### Your assignment
Copy out the listing below exactly, please, and skip any pictures.

### Information shown
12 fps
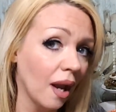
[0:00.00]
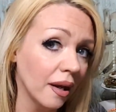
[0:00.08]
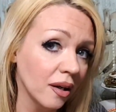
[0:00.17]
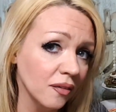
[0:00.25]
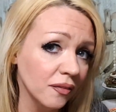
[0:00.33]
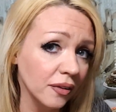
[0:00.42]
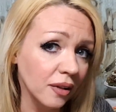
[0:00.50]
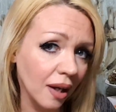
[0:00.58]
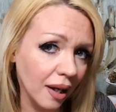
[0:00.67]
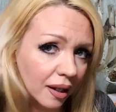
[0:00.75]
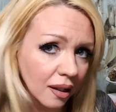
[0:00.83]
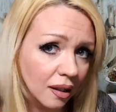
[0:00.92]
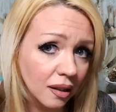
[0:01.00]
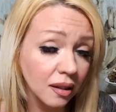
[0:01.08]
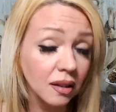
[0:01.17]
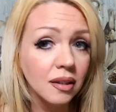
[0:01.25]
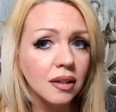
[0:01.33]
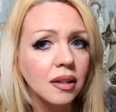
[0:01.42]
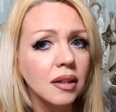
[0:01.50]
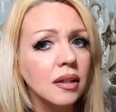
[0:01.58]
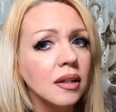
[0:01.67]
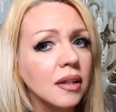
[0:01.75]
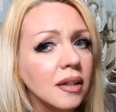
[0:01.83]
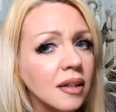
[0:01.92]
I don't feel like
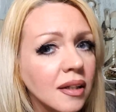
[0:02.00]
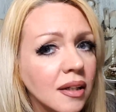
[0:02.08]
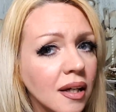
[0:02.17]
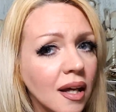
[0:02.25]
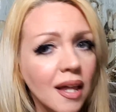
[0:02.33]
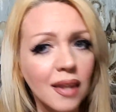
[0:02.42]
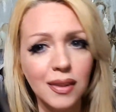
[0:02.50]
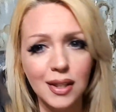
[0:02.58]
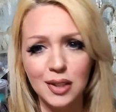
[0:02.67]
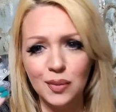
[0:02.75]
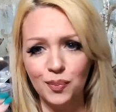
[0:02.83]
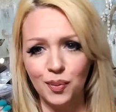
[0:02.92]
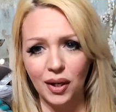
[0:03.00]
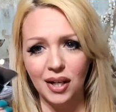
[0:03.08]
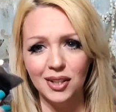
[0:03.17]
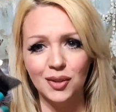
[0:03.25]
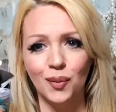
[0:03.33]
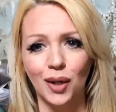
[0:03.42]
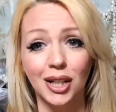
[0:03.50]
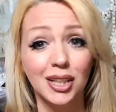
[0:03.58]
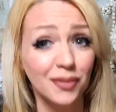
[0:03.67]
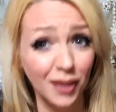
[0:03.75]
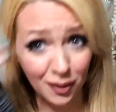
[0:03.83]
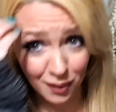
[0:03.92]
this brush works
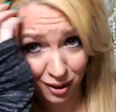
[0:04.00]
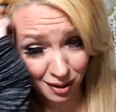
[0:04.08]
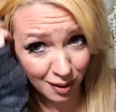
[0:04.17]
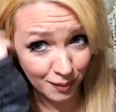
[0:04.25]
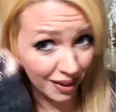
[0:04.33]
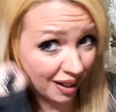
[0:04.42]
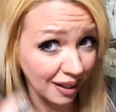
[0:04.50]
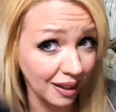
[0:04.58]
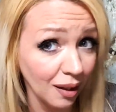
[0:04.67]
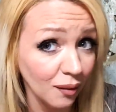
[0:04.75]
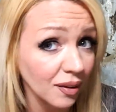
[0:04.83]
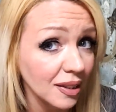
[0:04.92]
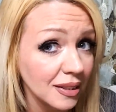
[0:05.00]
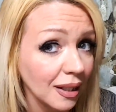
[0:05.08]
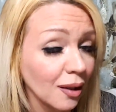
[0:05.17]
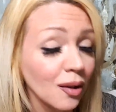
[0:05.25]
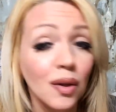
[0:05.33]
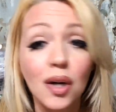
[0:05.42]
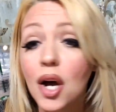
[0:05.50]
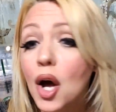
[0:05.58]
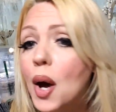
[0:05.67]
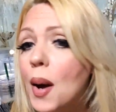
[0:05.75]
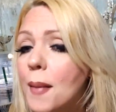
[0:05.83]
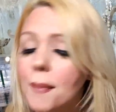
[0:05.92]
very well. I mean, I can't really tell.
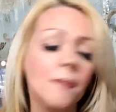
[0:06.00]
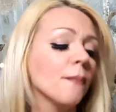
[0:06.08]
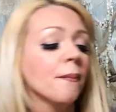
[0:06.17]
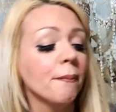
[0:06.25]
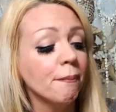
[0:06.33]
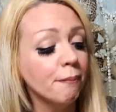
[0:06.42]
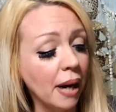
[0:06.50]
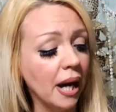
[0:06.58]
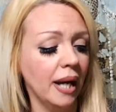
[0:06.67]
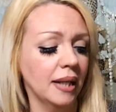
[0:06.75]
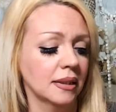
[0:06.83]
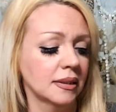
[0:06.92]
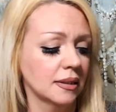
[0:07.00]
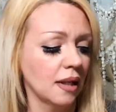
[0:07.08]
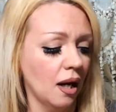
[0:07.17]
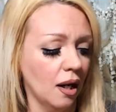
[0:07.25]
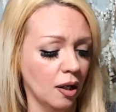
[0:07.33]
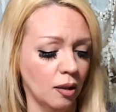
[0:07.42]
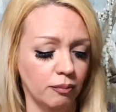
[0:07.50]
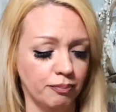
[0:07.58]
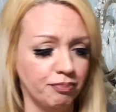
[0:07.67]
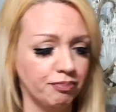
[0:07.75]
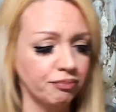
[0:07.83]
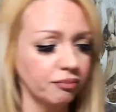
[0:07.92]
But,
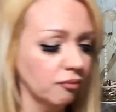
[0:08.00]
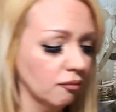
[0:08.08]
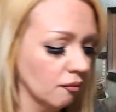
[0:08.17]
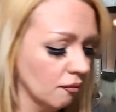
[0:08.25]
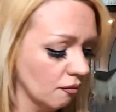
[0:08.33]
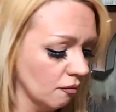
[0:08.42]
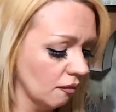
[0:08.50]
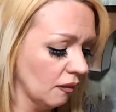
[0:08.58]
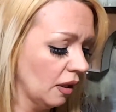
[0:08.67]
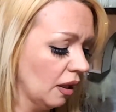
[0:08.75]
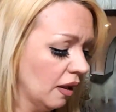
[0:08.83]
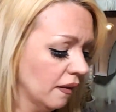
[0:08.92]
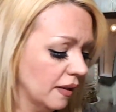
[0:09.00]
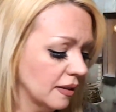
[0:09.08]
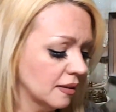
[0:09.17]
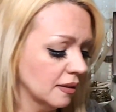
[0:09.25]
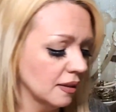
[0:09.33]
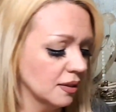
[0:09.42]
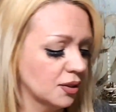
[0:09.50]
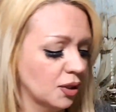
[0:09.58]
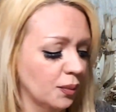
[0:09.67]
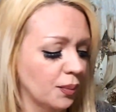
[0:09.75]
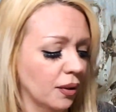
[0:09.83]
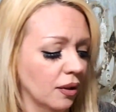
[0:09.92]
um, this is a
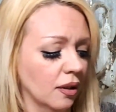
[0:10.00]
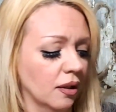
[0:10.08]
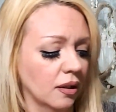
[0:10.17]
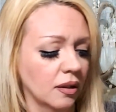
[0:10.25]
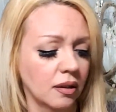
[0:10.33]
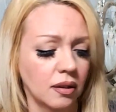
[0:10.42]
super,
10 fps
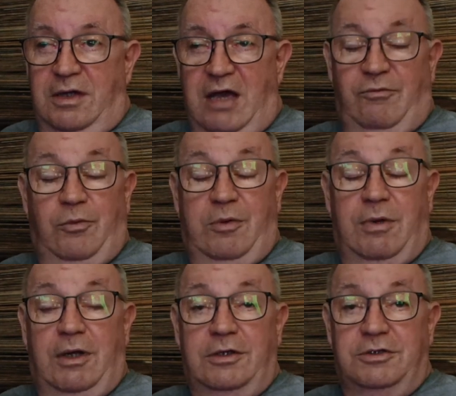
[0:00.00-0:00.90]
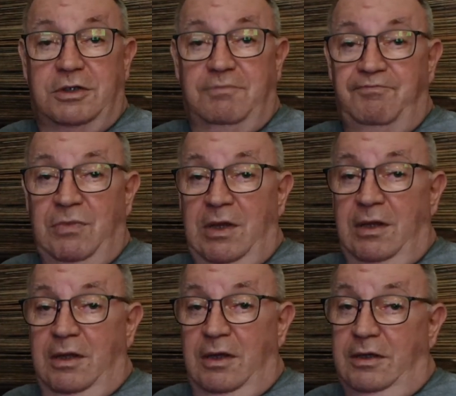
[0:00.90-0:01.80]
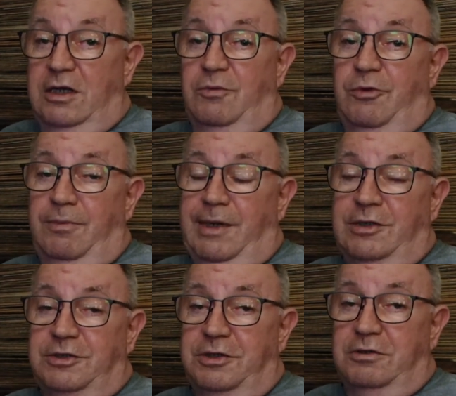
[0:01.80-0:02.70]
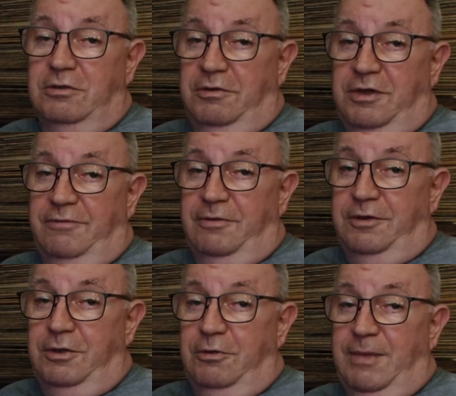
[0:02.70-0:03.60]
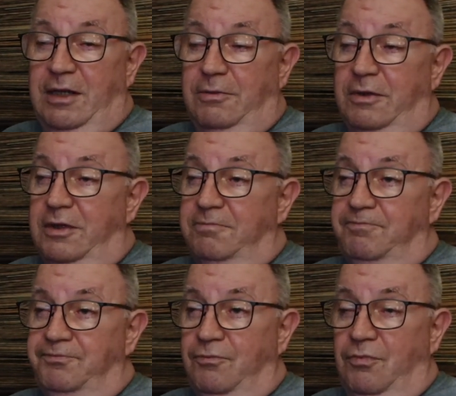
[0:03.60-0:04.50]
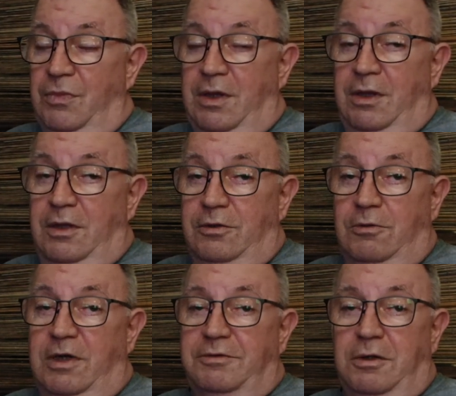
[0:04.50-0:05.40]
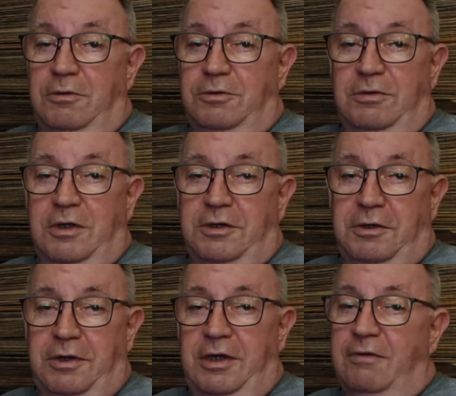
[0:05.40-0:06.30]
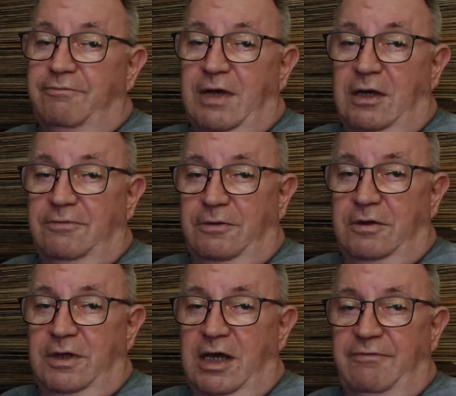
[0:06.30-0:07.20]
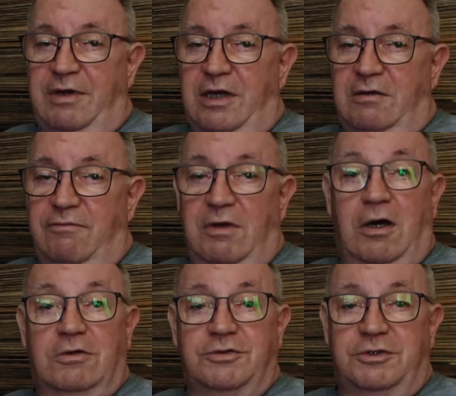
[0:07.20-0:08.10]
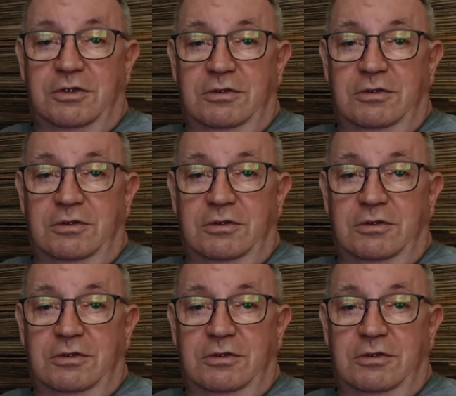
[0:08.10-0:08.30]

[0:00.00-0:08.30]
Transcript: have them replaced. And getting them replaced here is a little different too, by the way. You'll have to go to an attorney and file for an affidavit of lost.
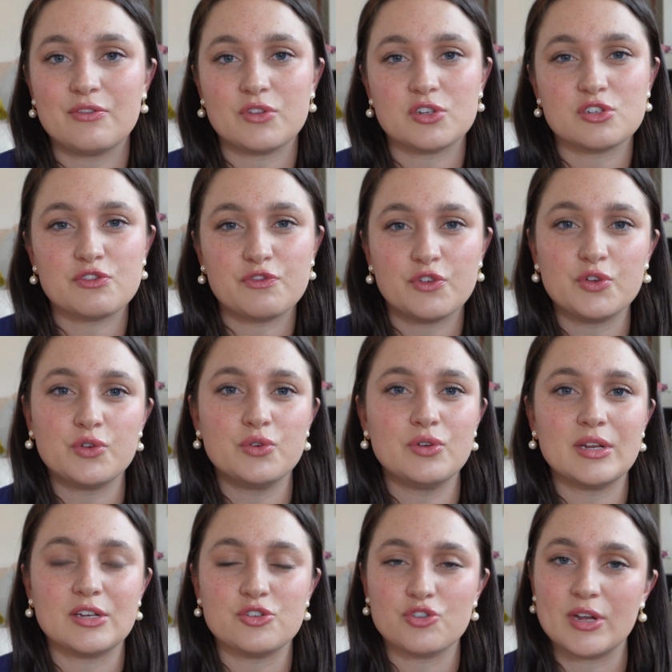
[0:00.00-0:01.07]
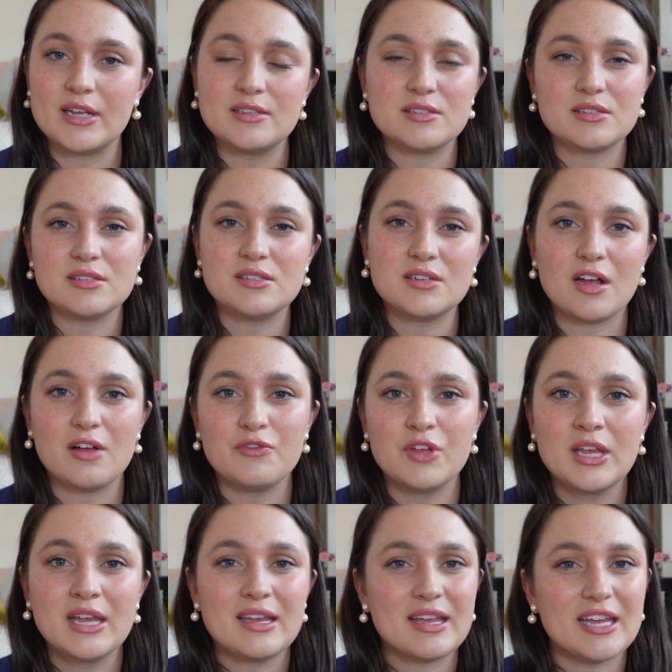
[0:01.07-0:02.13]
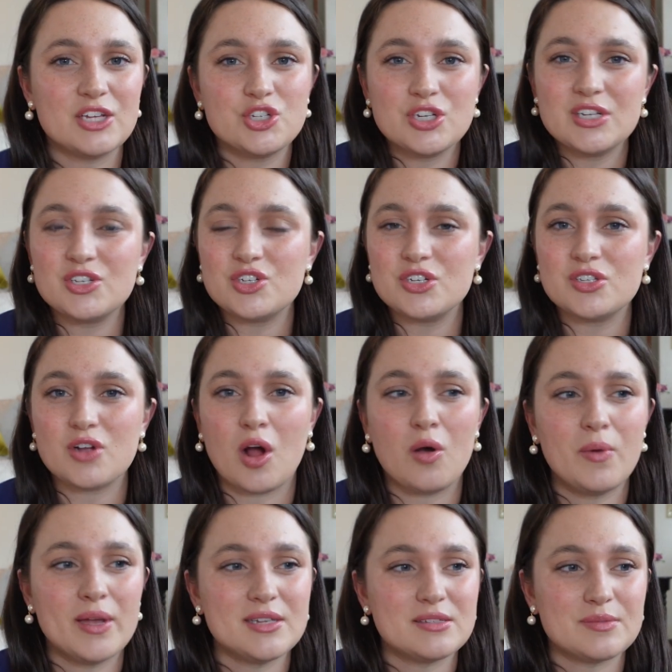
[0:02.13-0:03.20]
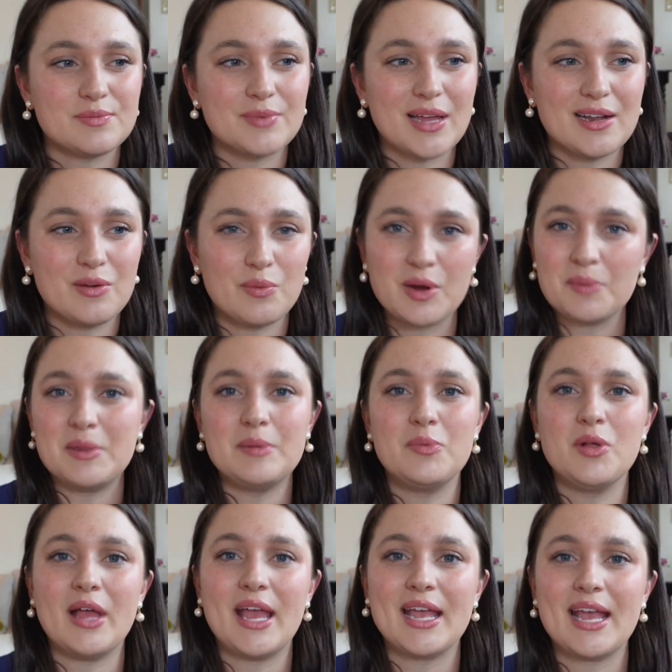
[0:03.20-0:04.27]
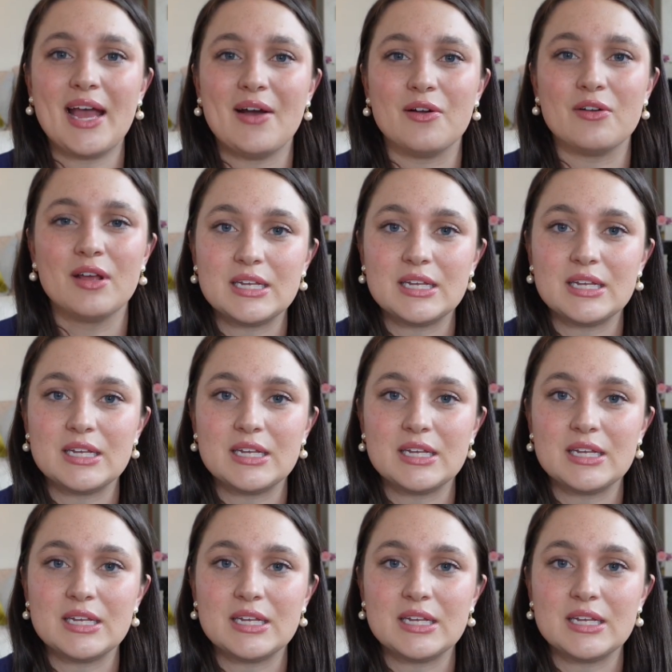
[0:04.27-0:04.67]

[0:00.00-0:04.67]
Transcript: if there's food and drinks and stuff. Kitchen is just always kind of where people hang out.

### Task solution
12 fps
[0:00.00]
[0:00.08]
[0:00.17]
[0:00.25]
[0:00.33]
[0:00.42]
[0:00.50]
[0:00.58]
[0:00.67]
[0:00.75]
[0:00.83]
[0:00.92]
[0:01.00]
[0:01.08]
[0:01.17]
[0:01.25]
[0:01.33]
[0:01.42]
[0:01.50]
[0:01.58]
[0:01.67]
[0:01.75]
[0:01.83]
[0:01.92]
I don't feel like
[0:02.00]
[0:02.08]
[0:02.17]
[0:02.25]
[0:02.33]
[0:02.42]
[0:02.50]
[0:02.58]
[0:02.67]
[0:02.75]
[0:02.83]
[0:02.92]
[0:03.00]
[0:03.08]
[0:03.17]
[0:03.25]
[0:03.33]
[0:03.42]
[0:03.50]
[0:03.58]
[0:03.67]
[0:03.75]
[0:03.83]
[0:03.92]
this brush works
[0:04.00]
[0:04.08]
[0:04.17]
[0:04.25]
[0:04.33]
[0:04.42]
[0:04.50]
[0:04.58]
[0:04.67]
[0:04.75]
[0:04.83]
[0:04.92]
[0:05.00]
[0:05.08]
[0:05.17]
[0:05.25]
[0:05.33]
[0:05.42]
[0:05.50]
[0:05.58]
[0:05.67]
[0:05.75]
[0:05.83]
[0:05.92]
very well. I mean, I can't really tell.
[0:06.00]
[0:06.08]
[0:06.17]
[0:06.25]
[0:06.33]
[0:06.42]
[0:06.50]
[0:06.58]
[0:06.67]
[0:06.75]
[0:06.83]
[0:06.92]
[0:07.00]
[0:07.08]
[0:07.17]
[0:07.25]
[0:07.33]
[0:07.42]
[0:07.50]
[0:07.58]
[0:07.67]
[0:07.75]
[0:07.83]
[0:07.92]
But,
[0:08.00]
[0:08.08]
[0:08.17]
[0:08.25]
[0:08.33]
[0:08.42]
[0:08.50]
[0:08.58]
[0:08.67]
[0:08.75]
[0:08.83]
[0:08.92]
[0:09.00]
[0:09.08]
[0:09.17]
[0:09.25]
[0:09.33]
[0:09.42]
[0:09.50]
[0:09.58]
[0:09.67]
[0:09.75]
[0:09.83]
[0:09.92]
um, this is a
[0:10.00]
[0:10.08]
[0:10.17]
[0:10.25]
[0:10.33]
[0:10.42]
super,
10 fps
[0:00.00-0:00.90]
[0:00.90-0:01.80]
[0:01.80-0:02.70]
[0:02.70-0:03.60]
[0:03.60-0:04.50]
[0:04.50-0:05.40]
[0:05.40-0:06.30]
[0:06.30-0:07.20]
[0:07.20-0:08.10]
[0:08.10-0:08.30]

[0:00.00-0:08.30]
Transcript: have them replaced. And getting them replaced here is a little different too, by the way. You'll have to go to an attorney and file for an affidavit of lost.
[0:00.00-0:01.07]
[0:01.07-0:02.13]
[0:02.13-0:03.20]
[0:03.20-0:04.27]
[0:04.27-0:04.67]

[0:00.00-0:04.67]
Transcript: if there's food and drinks and stuff. Kitchen is just always kind of where people hang out.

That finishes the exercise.